Task instructions:
Exact wording is required for every entry; transcribe all of them and leave the images out.

Data for review:
'''

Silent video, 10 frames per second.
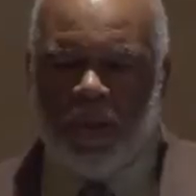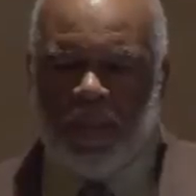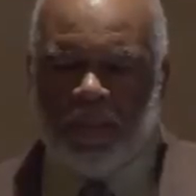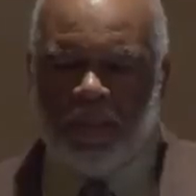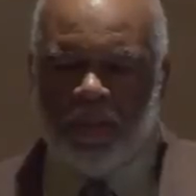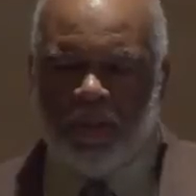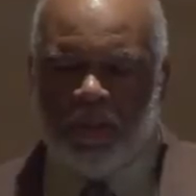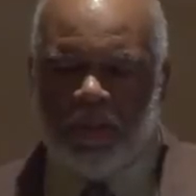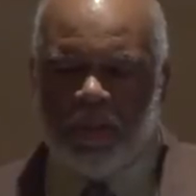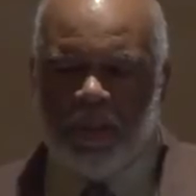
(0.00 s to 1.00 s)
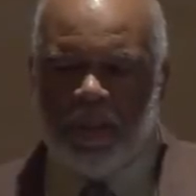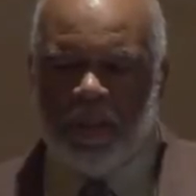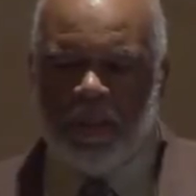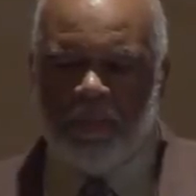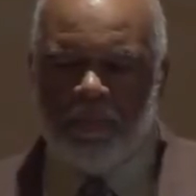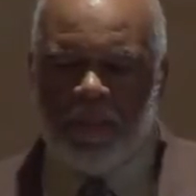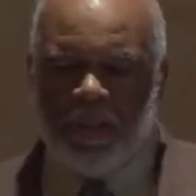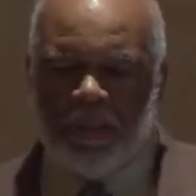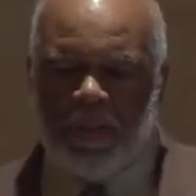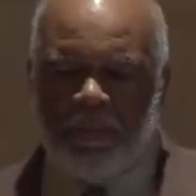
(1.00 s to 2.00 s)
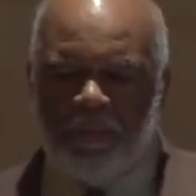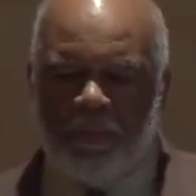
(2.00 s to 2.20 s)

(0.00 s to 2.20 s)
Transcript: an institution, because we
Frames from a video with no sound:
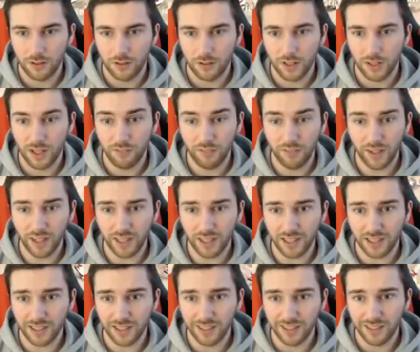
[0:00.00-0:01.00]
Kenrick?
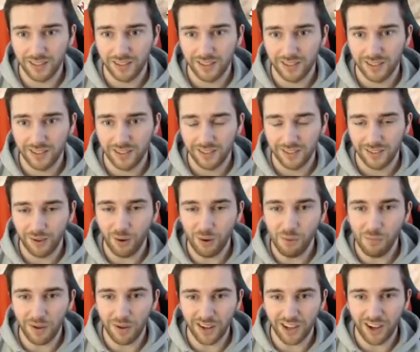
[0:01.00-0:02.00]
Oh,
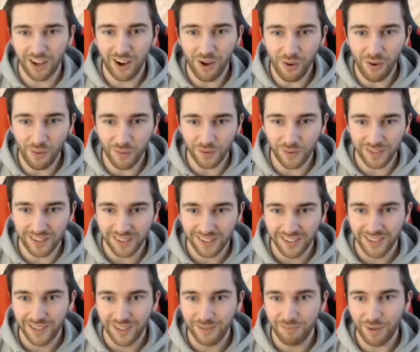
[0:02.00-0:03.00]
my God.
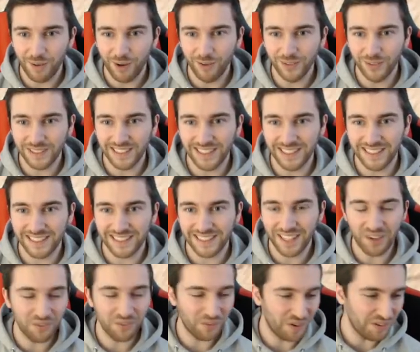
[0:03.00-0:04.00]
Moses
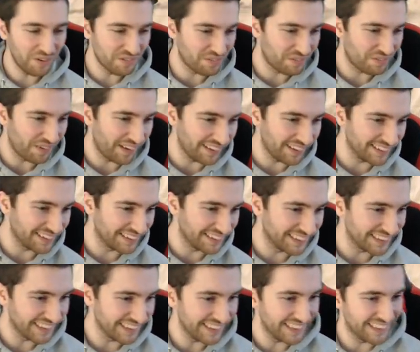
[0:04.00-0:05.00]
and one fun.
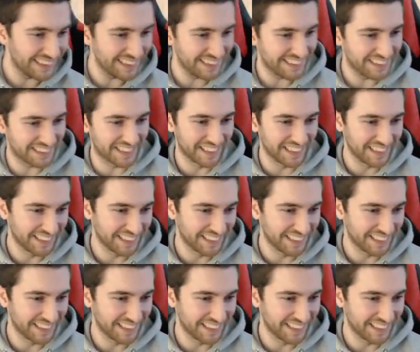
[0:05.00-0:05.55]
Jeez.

'''

Output of the task:
Silent video, 10 frames per second.
(0.00 s to 1.00 s)
(1.00 s to 2.00 s)
(2.00 s to 2.20 s)

(0.00 s to 2.20 s)
Transcript: an institution, because we
Frames from a video with no sound:
[0:00.00-0:01.00]
Kenrick?
[0:01.00-0:02.00]
Oh,
[0:02.00-0:03.00]
my God.
[0:03.00-0:04.00]
Moses
[0:04.00-0:05.00]
and one fun.
[0:05.00-0:05.55]
Jeez.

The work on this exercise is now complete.